Standard question: what is in /etc/make.conf?


----------



## DrObscure (Jul 27, 2015)

talsamon said:


> Standard question: what is in /etc/make.conf?



The file does not presently exist.. 
Is there an example we can use?


----------



## kpa (Jul 27, 2015)

DrObscure said:


> The file does not presently exist..
> Is there an example we can use?



You don't normally need /etc/make.conf, it is an optional configuration file for make(1). In case you do need it for some reason you can take a look at /usr/share/examples/etc/make.conf.
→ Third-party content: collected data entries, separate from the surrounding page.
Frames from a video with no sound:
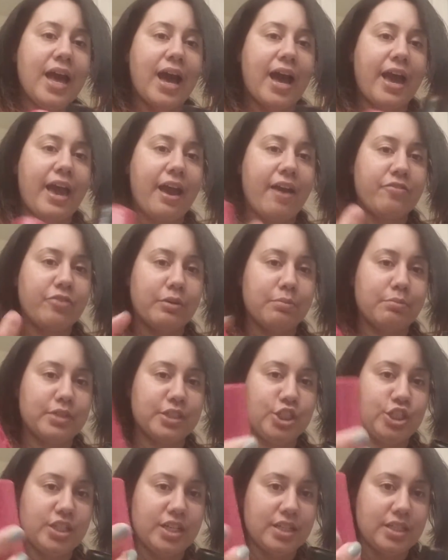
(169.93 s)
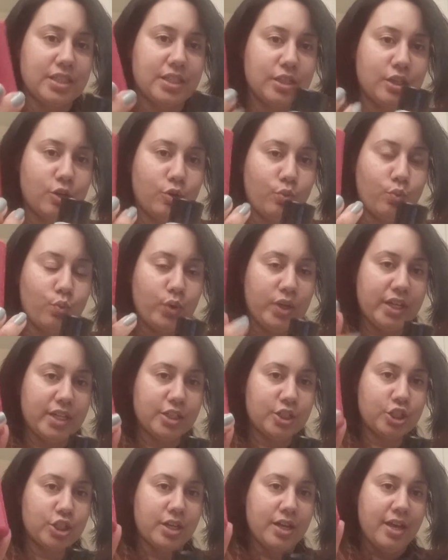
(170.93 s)
I have the magenta,
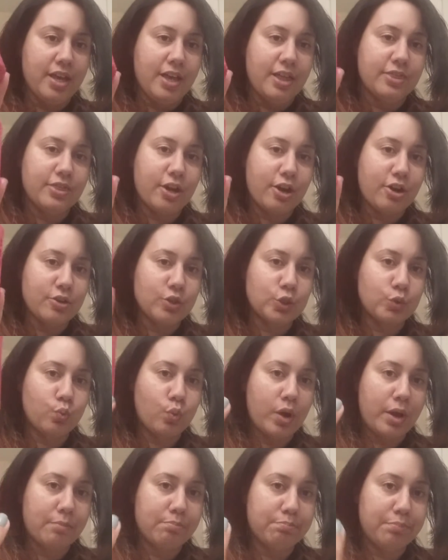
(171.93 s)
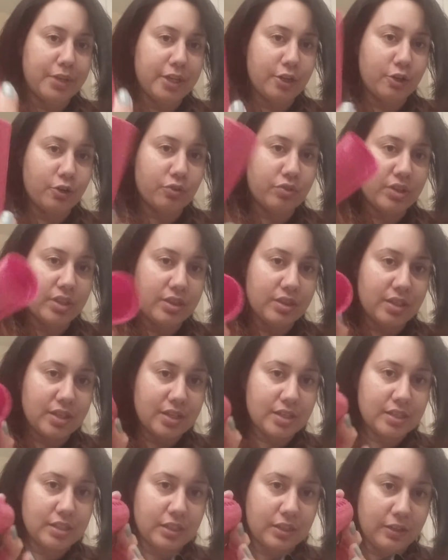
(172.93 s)
which there's one bigger than
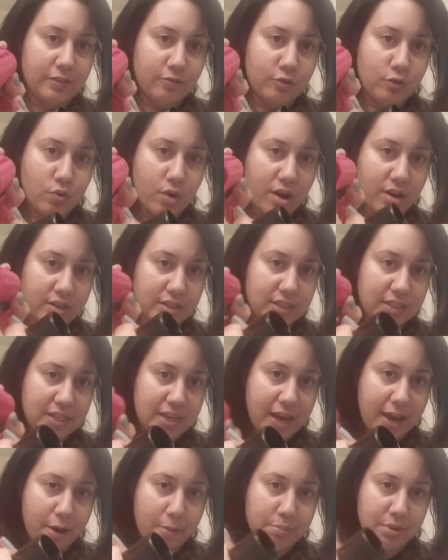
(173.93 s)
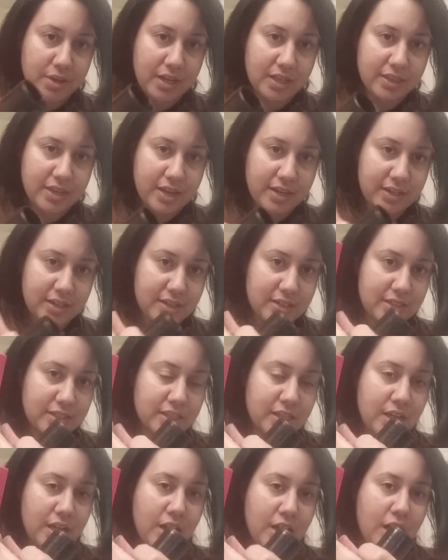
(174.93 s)
this, if you all can see how big that
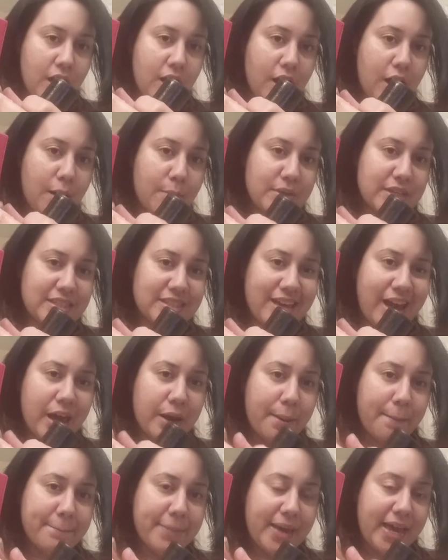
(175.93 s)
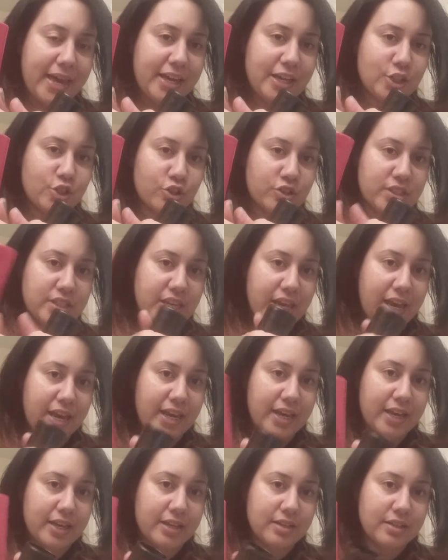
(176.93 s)
is. Um, it's kind of beige or
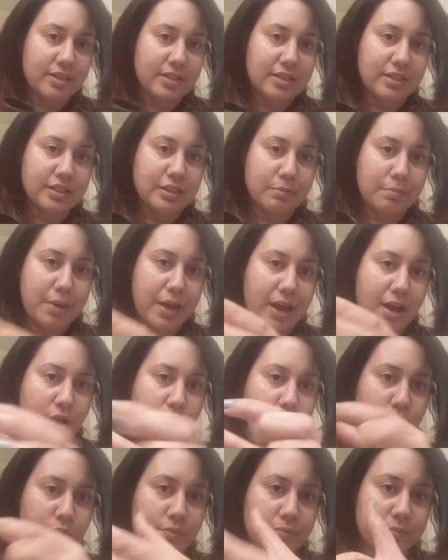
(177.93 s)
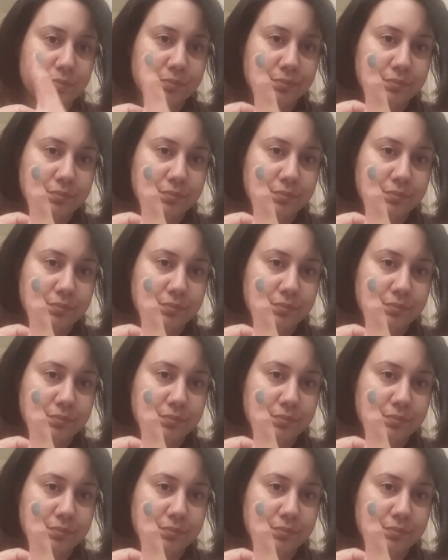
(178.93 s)
tan. It's about,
The reason we tend to ask first if there is anything in that file is that people tend to go crazy with make.conf(5) customizations and break their systems badly when they don't know what they are doing.


----------



## tobik@ (Jul 27, 2015)

DrObscure said:


> I've cannot attach the complete standard output as well as the last 400 lines of the debug output for information


Post it on https://pastebin.com


----------



## DrObscure (Jul 28, 2015)

tobik said:


> Post it on https://pastebin.com



Ok.. posted as "*binutils-2.25.1 build faliure in FreeBSD 10.1"*
url: http://pastebin.com/3Nn4x1vF

--thanks..


----------



## talsamon (Jul 28, 2015)

Try remove flat_bl.m and fsf_callg_bl.m from /usr/ports/devel/binutils/work/binutils-2.25.1/gprof directory.


----------



## DrObscure (Jul 28, 2015)

Thanks... I actually had to remove all three *.m files to get things to build... 
now on to the next one..


----------